▶ ASSIGNED TASK:
The answer should reproduce the listing below character for character.
####
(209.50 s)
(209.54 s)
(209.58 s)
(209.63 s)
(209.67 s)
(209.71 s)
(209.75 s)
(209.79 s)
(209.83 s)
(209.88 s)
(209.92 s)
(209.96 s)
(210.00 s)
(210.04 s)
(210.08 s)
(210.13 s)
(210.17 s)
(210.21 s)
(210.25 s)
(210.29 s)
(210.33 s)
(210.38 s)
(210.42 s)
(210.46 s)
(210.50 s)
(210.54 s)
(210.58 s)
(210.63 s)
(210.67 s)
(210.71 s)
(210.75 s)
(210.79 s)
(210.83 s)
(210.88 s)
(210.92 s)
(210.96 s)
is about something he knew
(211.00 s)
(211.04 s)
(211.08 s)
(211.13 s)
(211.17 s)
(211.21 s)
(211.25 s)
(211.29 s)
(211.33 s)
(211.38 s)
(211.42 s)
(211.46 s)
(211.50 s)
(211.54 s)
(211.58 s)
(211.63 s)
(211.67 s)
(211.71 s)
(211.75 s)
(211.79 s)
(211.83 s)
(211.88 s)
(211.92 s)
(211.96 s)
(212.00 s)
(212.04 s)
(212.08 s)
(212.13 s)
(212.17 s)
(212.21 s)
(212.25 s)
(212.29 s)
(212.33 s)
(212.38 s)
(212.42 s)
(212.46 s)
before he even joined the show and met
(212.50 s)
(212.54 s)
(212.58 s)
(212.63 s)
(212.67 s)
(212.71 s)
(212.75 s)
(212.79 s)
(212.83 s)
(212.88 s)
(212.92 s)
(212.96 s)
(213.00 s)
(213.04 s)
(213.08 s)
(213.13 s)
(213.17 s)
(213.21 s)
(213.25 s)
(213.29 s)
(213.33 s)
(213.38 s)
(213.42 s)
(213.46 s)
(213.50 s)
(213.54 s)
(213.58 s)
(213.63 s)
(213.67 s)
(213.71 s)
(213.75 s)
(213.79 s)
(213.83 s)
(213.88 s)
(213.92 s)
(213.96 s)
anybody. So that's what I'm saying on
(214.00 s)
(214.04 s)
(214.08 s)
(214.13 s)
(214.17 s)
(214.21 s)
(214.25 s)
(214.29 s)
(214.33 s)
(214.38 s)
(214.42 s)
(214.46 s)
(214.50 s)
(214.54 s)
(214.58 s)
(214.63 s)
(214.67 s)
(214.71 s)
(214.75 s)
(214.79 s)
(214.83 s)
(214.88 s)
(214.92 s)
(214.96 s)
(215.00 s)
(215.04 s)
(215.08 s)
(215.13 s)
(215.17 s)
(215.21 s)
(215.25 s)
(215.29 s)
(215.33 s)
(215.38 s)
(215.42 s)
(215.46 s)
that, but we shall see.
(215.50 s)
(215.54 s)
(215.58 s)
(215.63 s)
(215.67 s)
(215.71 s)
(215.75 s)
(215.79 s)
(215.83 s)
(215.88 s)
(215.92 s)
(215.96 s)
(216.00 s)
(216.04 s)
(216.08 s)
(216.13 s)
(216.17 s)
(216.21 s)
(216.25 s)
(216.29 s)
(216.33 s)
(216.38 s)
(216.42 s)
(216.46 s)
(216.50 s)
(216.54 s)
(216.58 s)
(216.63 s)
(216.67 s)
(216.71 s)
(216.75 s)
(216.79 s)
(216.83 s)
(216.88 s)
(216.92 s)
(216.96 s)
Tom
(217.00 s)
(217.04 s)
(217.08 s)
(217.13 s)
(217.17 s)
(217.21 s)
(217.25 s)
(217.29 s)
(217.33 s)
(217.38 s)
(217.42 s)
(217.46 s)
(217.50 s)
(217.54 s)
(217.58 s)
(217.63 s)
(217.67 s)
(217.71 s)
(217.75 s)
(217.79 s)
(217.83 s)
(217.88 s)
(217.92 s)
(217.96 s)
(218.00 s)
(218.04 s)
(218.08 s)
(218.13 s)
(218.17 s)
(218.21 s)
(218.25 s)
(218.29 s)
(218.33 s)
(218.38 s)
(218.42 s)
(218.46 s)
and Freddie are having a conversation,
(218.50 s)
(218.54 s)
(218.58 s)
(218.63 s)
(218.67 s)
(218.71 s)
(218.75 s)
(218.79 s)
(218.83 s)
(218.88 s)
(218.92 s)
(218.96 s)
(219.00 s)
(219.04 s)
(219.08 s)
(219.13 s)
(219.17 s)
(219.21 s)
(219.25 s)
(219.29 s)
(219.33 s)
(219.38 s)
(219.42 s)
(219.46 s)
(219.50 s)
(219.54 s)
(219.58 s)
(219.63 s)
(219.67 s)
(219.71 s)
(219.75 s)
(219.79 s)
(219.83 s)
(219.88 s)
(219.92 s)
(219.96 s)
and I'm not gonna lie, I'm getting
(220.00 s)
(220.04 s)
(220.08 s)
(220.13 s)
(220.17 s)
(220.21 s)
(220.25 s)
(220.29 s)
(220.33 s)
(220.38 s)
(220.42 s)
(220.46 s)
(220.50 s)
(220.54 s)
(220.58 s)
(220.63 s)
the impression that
####
▶ ANSWER TO THE PROBLEM:
(209.50 s)
(209.54 s)
(209.58 s)
(209.63 s)
(209.67 s)
(209.71 s)
(209.75 s)
(209.79 s)
(209.83 s)
(209.88 s)
(209.92 s)
(209.96 s)
(210.00 s)
(210.04 s)
(210.08 s)
(210.13 s)
(210.17 s)
(210.21 s)
(210.25 s)
(210.29 s)
(210.33 s)
(210.38 s)
(210.42 s)
(210.46 s)
(210.50 s)
(210.54 s)
(210.58 s)
(210.63 s)
(210.67 s)
(210.71 s)
(210.75 s)
(210.79 s)
(210.83 s)
(210.88 s)
(210.92 s)
(210.96 s)
is about something he knew
(211.00 s)
(211.04 s)
(211.08 s)
(211.13 s)
(211.17 s)
(211.21 s)
(211.25 s)
(211.29 s)
(211.33 s)
(211.38 s)
(211.42 s)
(211.46 s)
(211.50 s)
(211.54 s)
(211.58 s)
(211.63 s)
(211.67 s)
(211.71 s)
(211.75 s)
(211.79 s)
(211.83 s)
(211.88 s)
(211.92 s)
(211.96 s)
(212.00 s)
(212.04 s)
(212.08 s)
(212.13 s)
(212.17 s)
(212.21 s)
(212.25 s)
(212.29 s)
(212.33 s)
(212.38 s)
(212.42 s)
(212.46 s)
before he even joined the show and met
(212.50 s)
(212.54 s)
(212.58 s)
(212.63 s)
(212.67 s)
(212.71 s)
(212.75 s)
(212.79 s)
(212.83 s)
(212.88 s)
(212.92 s)
(212.96 s)
(213.00 s)
(213.04 s)
(213.08 s)
(213.13 s)
(213.17 s)
(213.21 s)
(213.25 s)
(213.29 s)
(213.33 s)
(213.38 s)
(213.42 s)
(213.46 s)
(213.50 s)
(213.54 s)
(213.58 s)
(213.63 s)
(213.67 s)
(213.71 s)
(213.75 s)
(213.79 s)
(213.83 s)
(213.88 s)
(213.92 s)
(213.96 s)
anybody. So that's what I'm saying on
(214.00 s)
(214.04 s)
(214.08 s)
(214.13 s)
(214.17 s)
(214.21 s)
(214.25 s)
(214.29 s)
(214.33 s)
(214.38 s)
(214.42 s)
(214.46 s)
(214.50 s)
(214.54 s)
(214.58 s)
(214.63 s)
(214.67 s)
(214.71 s)
(214.75 s)
(214.79 s)
(214.83 s)
(214.88 s)
(214.92 s)
(214.96 s)
(215.00 s)
(215.04 s)
(215.08 s)
(215.13 s)
(215.17 s)
(215.21 s)
(215.25 s)
(215.29 s)
(215.33 s)
(215.38 s)
(215.42 s)
(215.46 s)
that, but we shall see.
(215.50 s)
(215.54 s)
(215.58 s)
(215.63 s)
(215.67 s)
(215.71 s)
(215.75 s)
(215.79 s)
(215.83 s)
(215.88 s)
(215.92 s)
(215.96 s)
(216.00 s)
(216.04 s)
(216.08 s)
(216.13 s)
(216.17 s)
(216.21 s)
(216.25 s)
(216.29 s)
(216.33 s)
(216.38 s)
(216.42 s)
(216.46 s)
(216.50 s)
(216.54 s)
(216.58 s)
(216.63 s)
(216.67 s)
(216.71 s)
(216.75 s)
(216.79 s)
(216.83 s)
(216.88 s)
(216.92 s)
(216.96 s)
Tom
(217.00 s)
(217.04 s)
(217.08 s)
(217.13 s)
(217.17 s)
(217.21 s)
(217.25 s)
(217.29 s)
(217.33 s)
(217.38 s)
(217.42 s)
(217.46 s)
(217.50 s)
(217.54 s)
(217.58 s)
(217.63 s)
(217.67 s)
(217.71 s)
(217.75 s)
(217.79 s)
(217.83 s)
(217.88 s)
(217.92 s)
(217.96 s)
(218.00 s)
(218.04 s)
(218.08 s)
(218.13 s)
(218.17 s)
(218.21 s)
(218.25 s)
(218.29 s)
(218.33 s)
(218.38 s)
(218.42 s)
(218.46 s)
and Freddie are having a conversation,
(218.50 s)
(218.54 s)
(218.58 s)
(218.63 s)
(218.67 s)
(218.71 s)
(218.75 s)
(218.79 s)
(218.83 s)
(218.88 s)
(218.92 s)
(218.96 s)
(219.00 s)
(219.04 s)
(219.08 s)
(219.13 s)
(219.17 s)
(219.21 s)
(219.25 s)
(219.29 s)
(219.33 s)
(219.38 s)
(219.42 s)
(219.46 s)
(219.50 s)
(219.54 s)
(219.58 s)
(219.63 s)
(219.67 s)
(219.71 s)
(219.75 s)
(219.79 s)
(219.83 s)
(219.88 s)
(219.92 s)
(219.96 s)
and I'm not gonna lie, I'm getting
(220.00 s)
(220.04 s)
(220.08 s)
(220.13 s)
(220.17 s)
(220.21 s)
(220.25 s)
(220.29 s)
(220.33 s)
(220.38 s)
(220.42 s)
(220.46 s)
(220.50 s)
(220.54 s)
(220.58 s)
(220.63 s)
the impression that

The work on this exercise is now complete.